= Problem details =
Ignoring every picture, return the lines of the listing below word for word, from the line that holds "[00:18:30.12]" through the line that holds "[00:18:31.54]".

= Exercise materials =
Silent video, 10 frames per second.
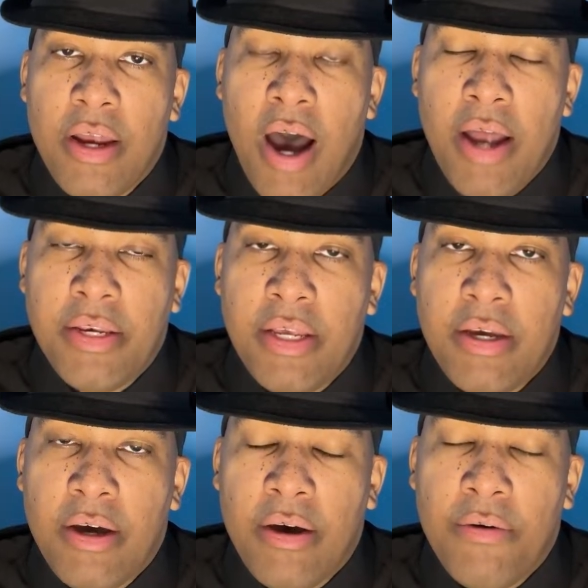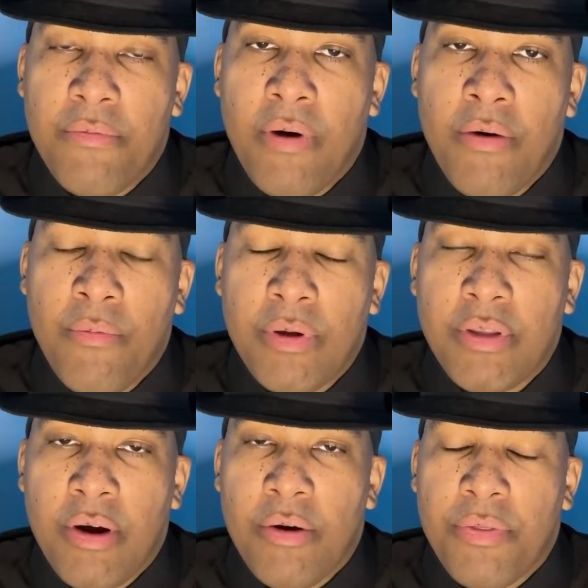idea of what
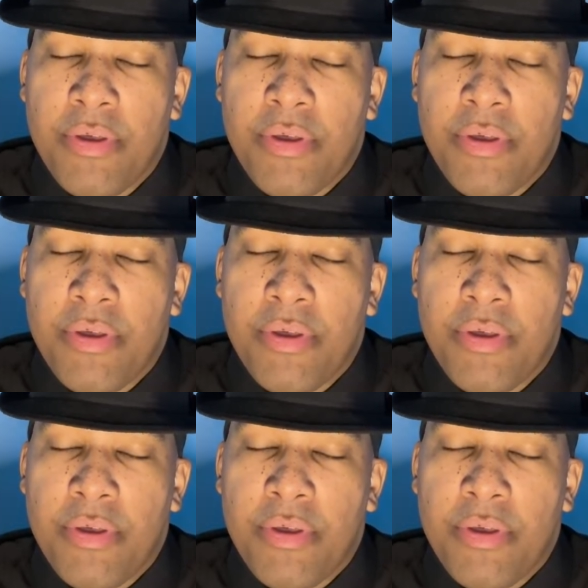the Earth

---

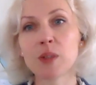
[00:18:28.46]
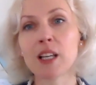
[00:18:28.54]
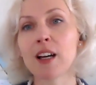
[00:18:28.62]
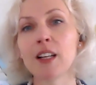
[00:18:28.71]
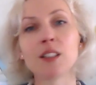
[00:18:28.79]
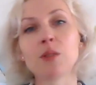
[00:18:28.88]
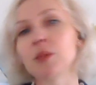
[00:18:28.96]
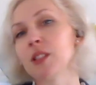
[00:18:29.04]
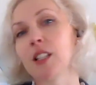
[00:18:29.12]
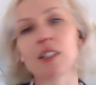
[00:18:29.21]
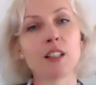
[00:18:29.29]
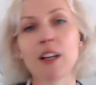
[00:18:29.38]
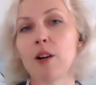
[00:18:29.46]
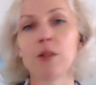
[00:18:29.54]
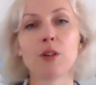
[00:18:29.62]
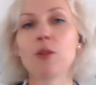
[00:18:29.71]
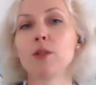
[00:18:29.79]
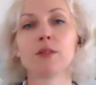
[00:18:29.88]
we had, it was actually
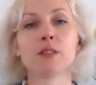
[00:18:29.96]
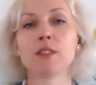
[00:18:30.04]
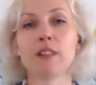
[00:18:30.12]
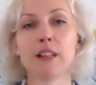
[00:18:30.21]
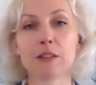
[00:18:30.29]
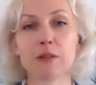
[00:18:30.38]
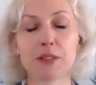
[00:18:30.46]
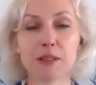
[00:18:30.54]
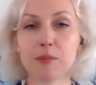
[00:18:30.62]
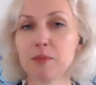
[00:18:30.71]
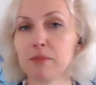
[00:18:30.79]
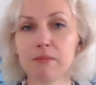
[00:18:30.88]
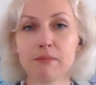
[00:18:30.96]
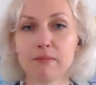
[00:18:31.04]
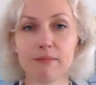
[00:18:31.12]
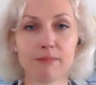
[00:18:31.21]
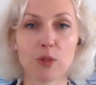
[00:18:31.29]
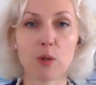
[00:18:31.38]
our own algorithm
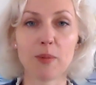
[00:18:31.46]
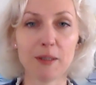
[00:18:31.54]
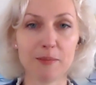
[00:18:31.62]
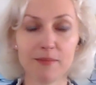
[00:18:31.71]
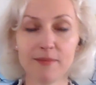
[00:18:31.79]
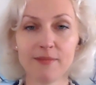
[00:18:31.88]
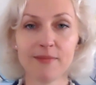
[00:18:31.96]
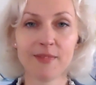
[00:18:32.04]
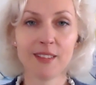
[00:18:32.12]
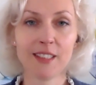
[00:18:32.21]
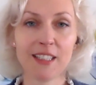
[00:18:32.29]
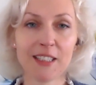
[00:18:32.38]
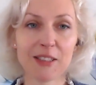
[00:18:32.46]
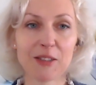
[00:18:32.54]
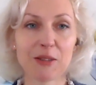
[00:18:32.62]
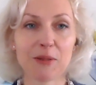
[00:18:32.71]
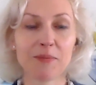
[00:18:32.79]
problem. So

...

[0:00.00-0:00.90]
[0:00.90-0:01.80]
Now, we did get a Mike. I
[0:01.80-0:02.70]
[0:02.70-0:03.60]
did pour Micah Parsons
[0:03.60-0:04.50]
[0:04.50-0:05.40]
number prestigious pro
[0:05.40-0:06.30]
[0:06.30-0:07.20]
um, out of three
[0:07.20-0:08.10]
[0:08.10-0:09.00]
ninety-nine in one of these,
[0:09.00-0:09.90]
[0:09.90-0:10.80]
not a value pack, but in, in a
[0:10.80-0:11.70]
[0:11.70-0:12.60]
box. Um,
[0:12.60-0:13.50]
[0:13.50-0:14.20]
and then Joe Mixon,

= Response for this exercise =
[00:18:30.12]
[00:18:30.21]
[00:18:30.29]
[00:18:30.38]
[00:18:30.46]
[00:18:30.54]
[00:18:30.62]
[00:18:30.71]
[00:18:30.79]
[00:18:30.88]
[00:18:30.96]
[00:18:31.04]
[00:18:31.12]
[00:18:31.21]
[00:18:31.29]
[00:18:31.38]
our own algorithm
[00:18:31.46]
[00:18:31.54]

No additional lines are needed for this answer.